Dealing with multiple data feeds from a variety of systems; feeding information to hundreds of end users with different priorities about what they need to see and how they need to see it; a lack of a common internal taxonomy across the organization that would enable a single identifier for particular data items; the toll ETL, cleansing, and reconciliation can take on agile data delivery; the limitations in cross-referencing and linking instruments and data to other data that exact a price on data governance and quality – they all factor into the picture she sketched out.

Things aren’t going to get any easier, either, both as electronic data and regulatory requirements around financials data increases in Europe and the States. “We are looking at much more data to get a handle around, and as part of shadow bank regulations we’ll see more data reporting in particular areas,” she said. “The profile of data management is being raised but it’s proving challenging.”

In addition to improving processes around data aggregation, and being better able to slice and dice that data as necessary, the basic accuracy and reliability of data is a concern. Among the issues that financial services data management executives are worrying about, she noted, is data lineage. Being able to pinpoint the source of data and its path through systems can help with audit trails that will enable risk managers to know they are making the right decisions based on the right data, as well as help meet regulatory requirements.

In fact, financial services firms may be able to lower risk management demands if they can prove they have a better handle on their own data with more accurate risk calculations.

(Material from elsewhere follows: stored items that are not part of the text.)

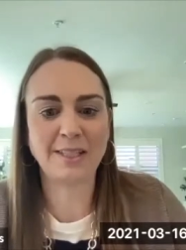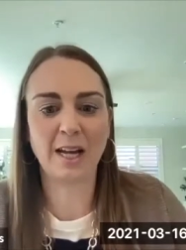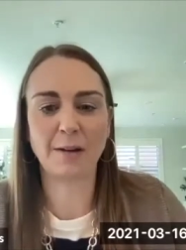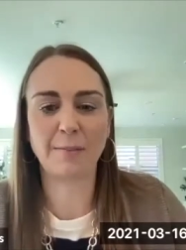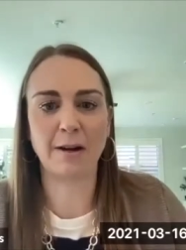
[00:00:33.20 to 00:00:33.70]

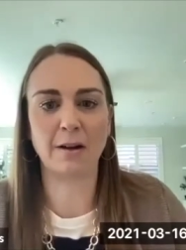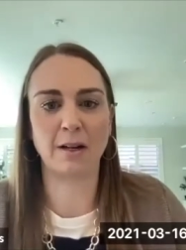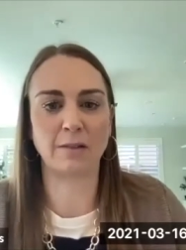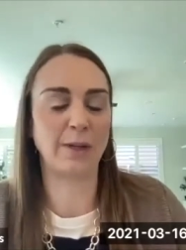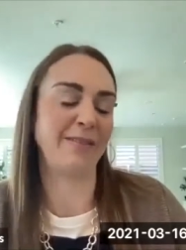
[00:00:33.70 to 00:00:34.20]
talk
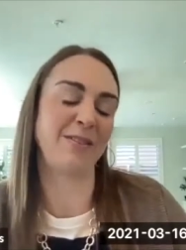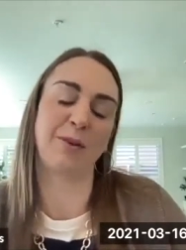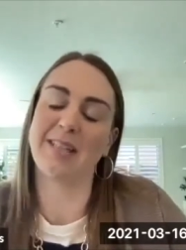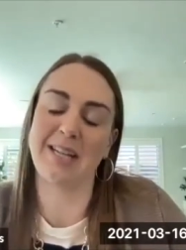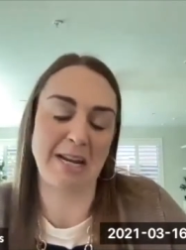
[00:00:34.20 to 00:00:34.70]
about. We haven't
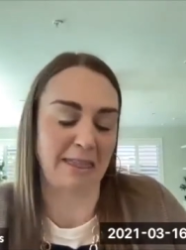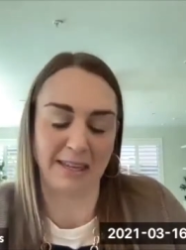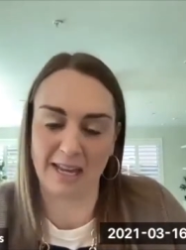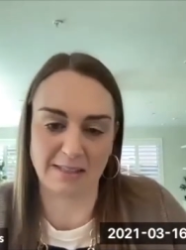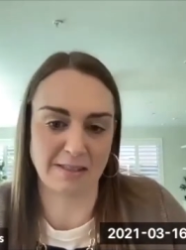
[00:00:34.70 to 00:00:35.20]
really done anything
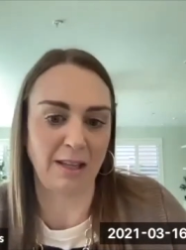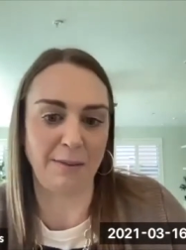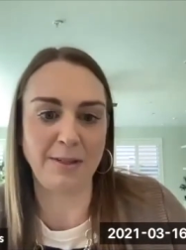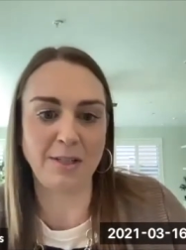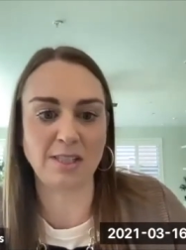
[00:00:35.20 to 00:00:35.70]
yet, so
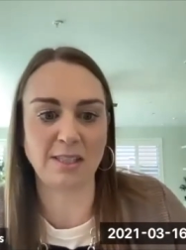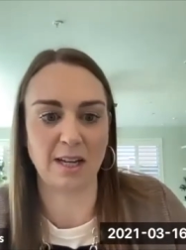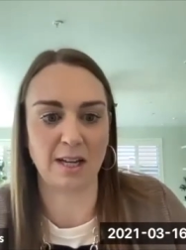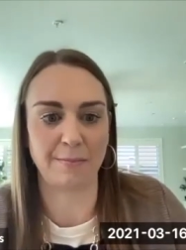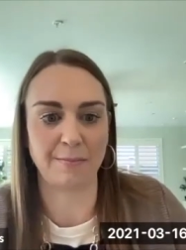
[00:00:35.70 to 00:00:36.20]
let me just.
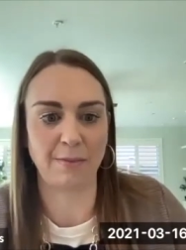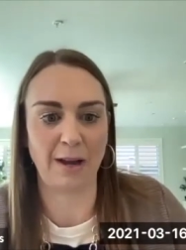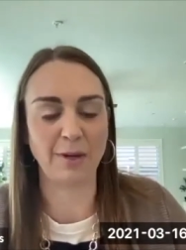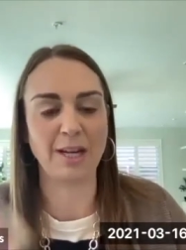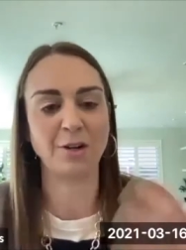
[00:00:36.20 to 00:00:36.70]
Um, I
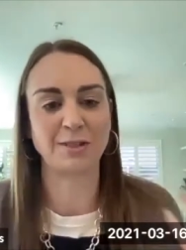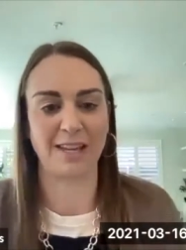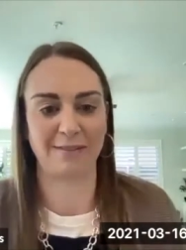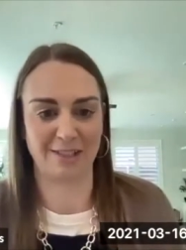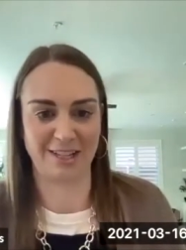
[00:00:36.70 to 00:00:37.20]
want to introduce
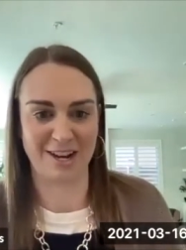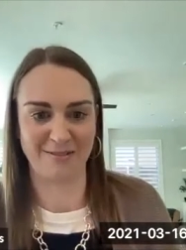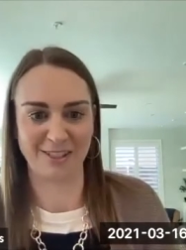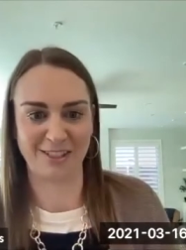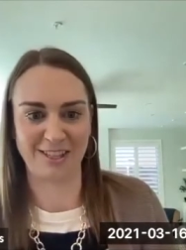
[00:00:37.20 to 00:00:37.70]
Evelyn,
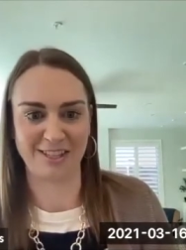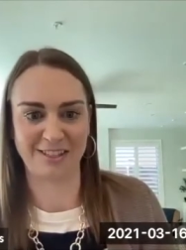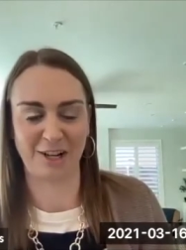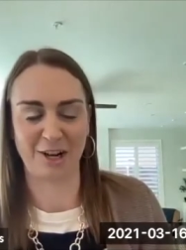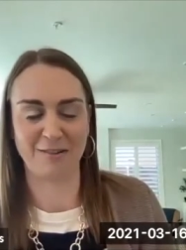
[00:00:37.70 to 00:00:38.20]
obviously the
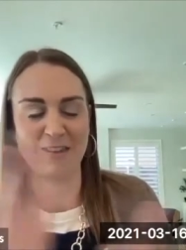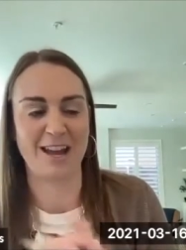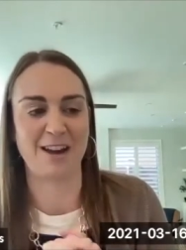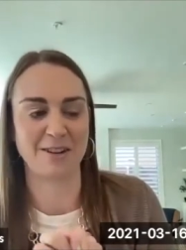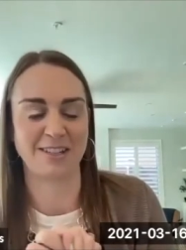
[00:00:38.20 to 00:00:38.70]
star of the
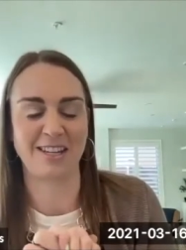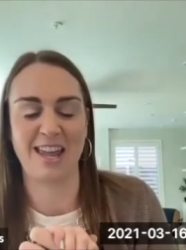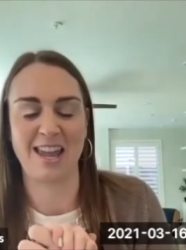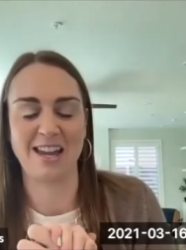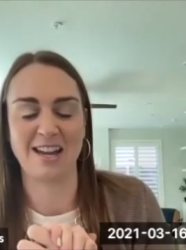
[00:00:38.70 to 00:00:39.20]
hour
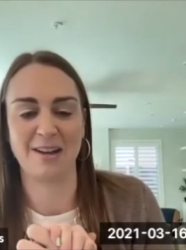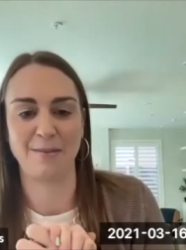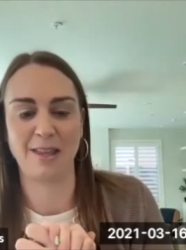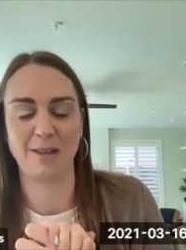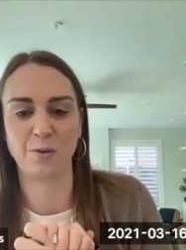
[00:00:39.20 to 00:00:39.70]
today, um,
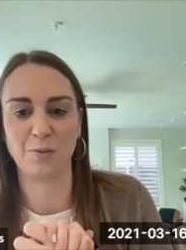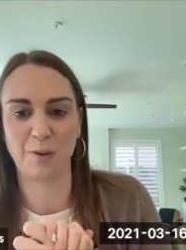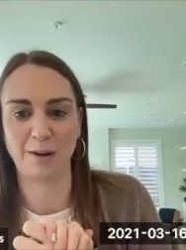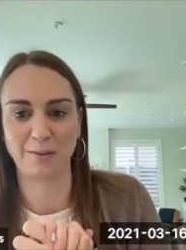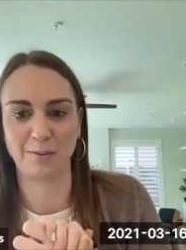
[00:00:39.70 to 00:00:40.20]
and then we'll
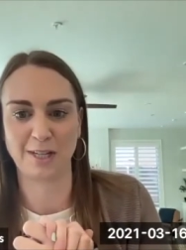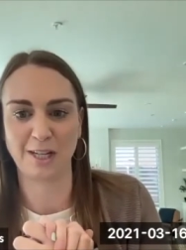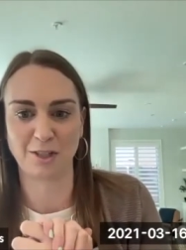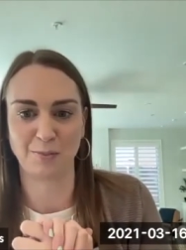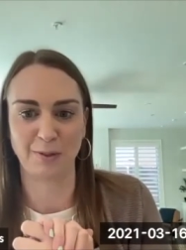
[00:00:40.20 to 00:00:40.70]
probably we'll
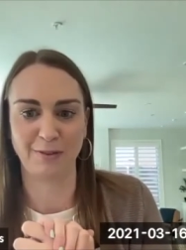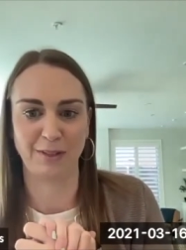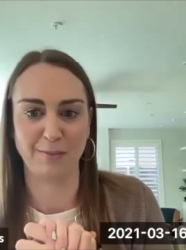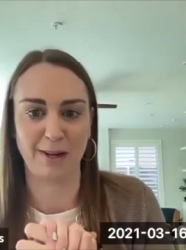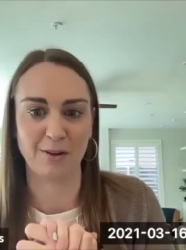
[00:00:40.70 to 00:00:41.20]
talk just briefly
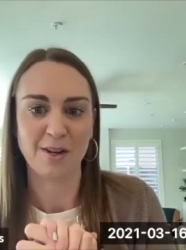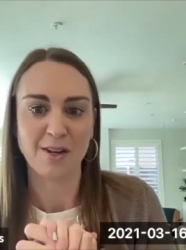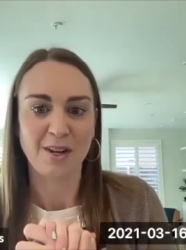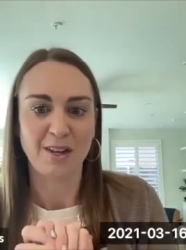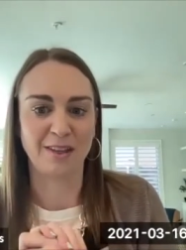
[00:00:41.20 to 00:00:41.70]
about
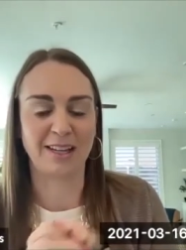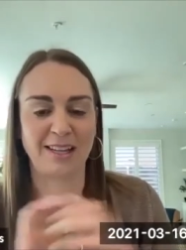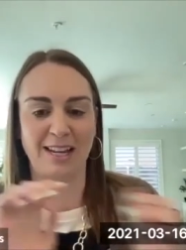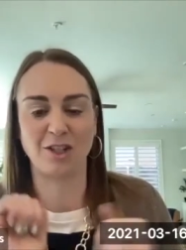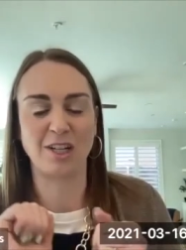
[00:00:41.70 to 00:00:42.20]
the
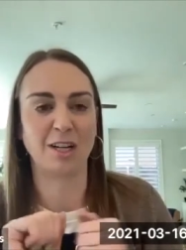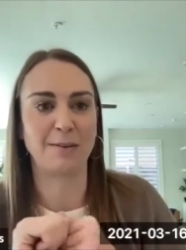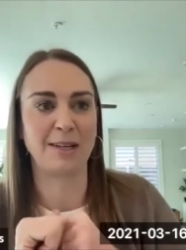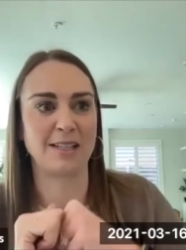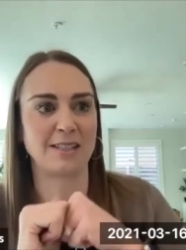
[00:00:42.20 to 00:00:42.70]
connection here
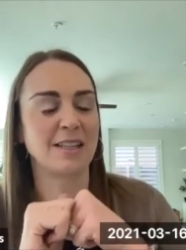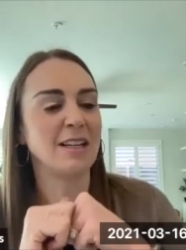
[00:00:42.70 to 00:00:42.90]
because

The MarkLogic NoSQL document database has capabilities that can help with such challenges, according to Amir Halfon, MarkLogic CTO, Financial Services, who participated in the webinar. “Those familiar with RDF and some other semantic standards, we now support those as well, so you can look at it as a cross between a document store and a semantic triple store,” he said. “In fact, this is one way that data lineage and provenance can be supported.” Triple stores help users to connect the dots of data lineage and data journeys with joins across relationships on objects – where the data comes from, who was the last person to touch it, and what was the latest transformation it went through, for example.

Halfon also noted that triples can be added easily as data is ingested.  “That is one way to handle data provenance – as part of ingestion as well as when data changes through the system,” he said.